Emil Kang has served as the Executive Director of the Arts since 2005 and is the Executive Director of CPA.
Emil Kang has served as the Executive Director of the Arts since 2005 and is the Executive Director of CPA.

Carolina Performing Arts’ 2013-2014 season launches the new initiative, Arts@TheCore, which aims to bridge the gap between the arts and academics on campus. Emil Kang, executive director for the arts, spoke with staff writer Sarah Ang about the upcoming season.

Daily Tar Heel: Why is this season’s overarching theme “reclaim, reinvent, rejoice?”

Emil Kang: Last year’s “The Rite of Spring” theme was easy to understand because it was a marker in history. This year, we tried to think about how we articulate our aesthetic through the programming that we do. We spent time discussing what we’re looking for artists to express through their art, and it was those few words that came out of it. In some respects, you could argue that those three words apply to all of CPA’s seasons.

For the first time, we’ve also completely shifted away from genre-based marketing and programming. We used to say, “This is the World Series,” or “This is the Jazz Series.” The general audience likes that, but we feel that they’re smarter than that and can see across genres.

A person can listen to Mozart and alternative country music. If we put up these boundaries, people will think about art in only those ways.

DTH: What’s the purpose of the new CPA initiative Arts@TheCore?

EK: This program relates to how we engage faculty members to use our program in their teaching. Let’s say there’s a class that addresses homophobia. They might use a dance company we have that speaks to it. What Arts@TheCore does is tries to actually institutionalize these relationships between us and faculty.

DTH: So you’re reaching out to connect and fund the professors, hoping it will trickle down to the students?

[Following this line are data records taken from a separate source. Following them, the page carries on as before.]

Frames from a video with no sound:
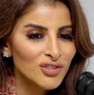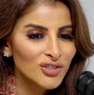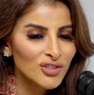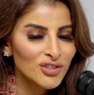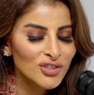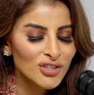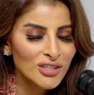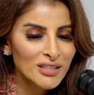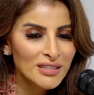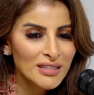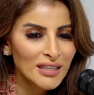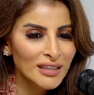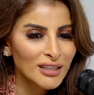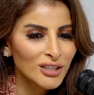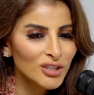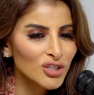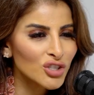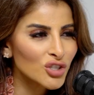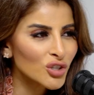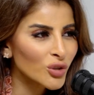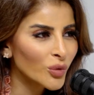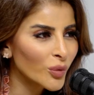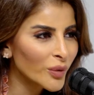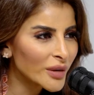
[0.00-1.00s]
just like a
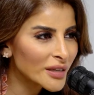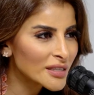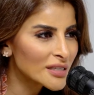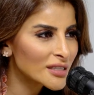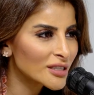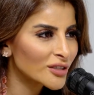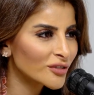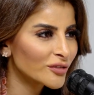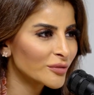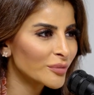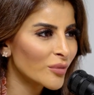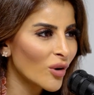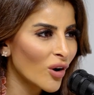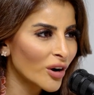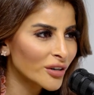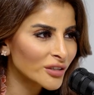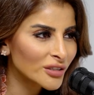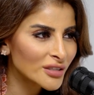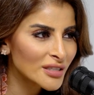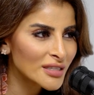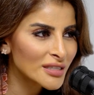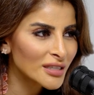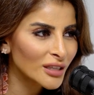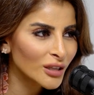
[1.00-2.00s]
twist of
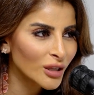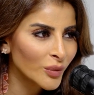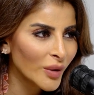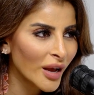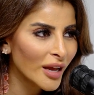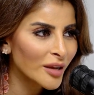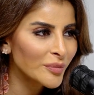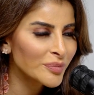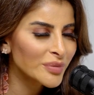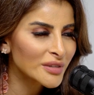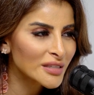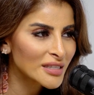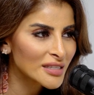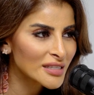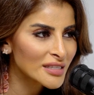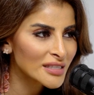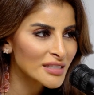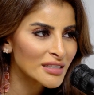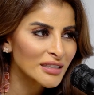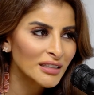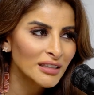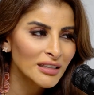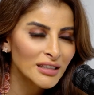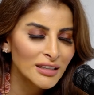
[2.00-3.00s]
modern silhouette, but
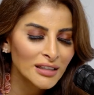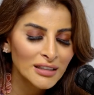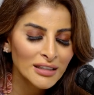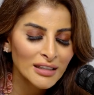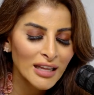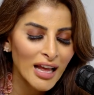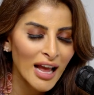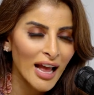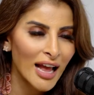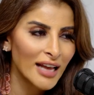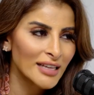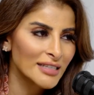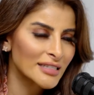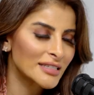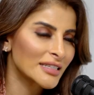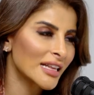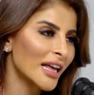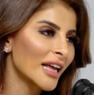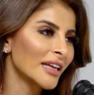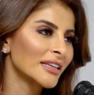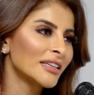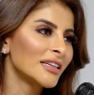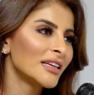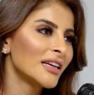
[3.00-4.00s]
still has
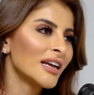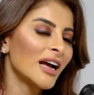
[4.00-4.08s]
that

EK: Would an undergrad go four years without going to a basketball game? It’s part of the culture. That’s what we’re trying to do.

The whole point of coming to this university is that you want the world to be at your fingertips.

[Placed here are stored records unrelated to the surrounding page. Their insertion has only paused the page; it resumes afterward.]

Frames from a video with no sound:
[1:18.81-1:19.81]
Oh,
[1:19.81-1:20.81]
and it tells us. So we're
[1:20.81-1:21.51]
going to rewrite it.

The whole Carolina experience is that this is a chance for them to find what moves them. The only way to do that is by trying many things. We can’t force it down your throat, but we want to add dimension to the education.

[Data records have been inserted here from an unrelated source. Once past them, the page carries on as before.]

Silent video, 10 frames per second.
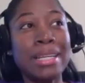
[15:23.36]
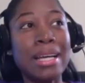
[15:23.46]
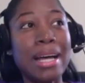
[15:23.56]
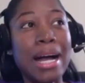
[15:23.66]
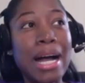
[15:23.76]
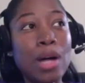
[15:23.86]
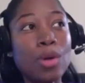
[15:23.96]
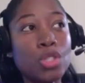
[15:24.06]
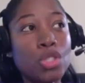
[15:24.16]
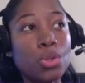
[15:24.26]
how
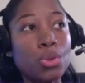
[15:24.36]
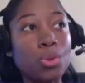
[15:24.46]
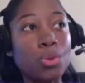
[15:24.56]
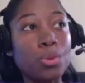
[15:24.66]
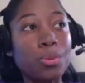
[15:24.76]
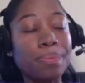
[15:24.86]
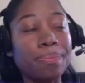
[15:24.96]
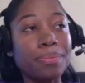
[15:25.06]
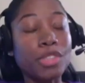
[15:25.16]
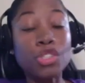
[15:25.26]
to
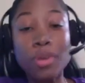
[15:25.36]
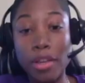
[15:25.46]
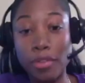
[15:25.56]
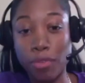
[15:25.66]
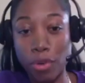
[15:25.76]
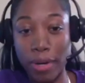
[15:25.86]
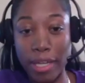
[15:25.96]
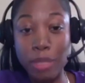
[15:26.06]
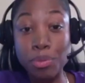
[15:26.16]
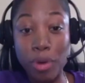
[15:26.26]
trade
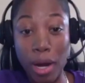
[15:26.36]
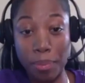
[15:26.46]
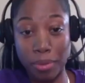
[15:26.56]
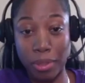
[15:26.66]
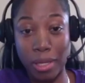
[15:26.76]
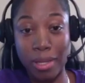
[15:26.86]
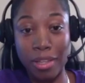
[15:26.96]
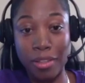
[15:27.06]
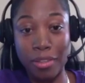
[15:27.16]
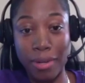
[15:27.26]
Forex properly,
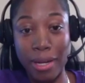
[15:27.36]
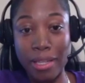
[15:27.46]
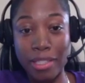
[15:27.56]
right? Is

DTH: How will you distribute the $800,000 grant from the Andrew W. Mellon Foundation for Arts@TheCore?

EK: The idea (is) that we’re launching this over five years. We have a curatorial fellow, a postdoctoral fellow and a Mellon Distinguished Scholar, professor Joy Kasson. Her task, over the next three years, is to develop those relationships and create a faculty advisory council to actually launch all our performances into the classroom, so they become part of the syllabi. They become a very natural extension of teaching, and the performance becomes a three-dimensional explanation of the professor’s teachings. There are funds for faculty to give free tickets to their students, which is worth it for us if the faculty members insert it in their teachings.

DTH: Is this initiative meant to bring more students to Memorial Hall?

EK: Yes, but for the right reasons. Our goal isn’t simply to fill a house and force people to go.

If that’s all we want, then we would bring performances that students wanted, like Mumford & Sons. That’s not what we do.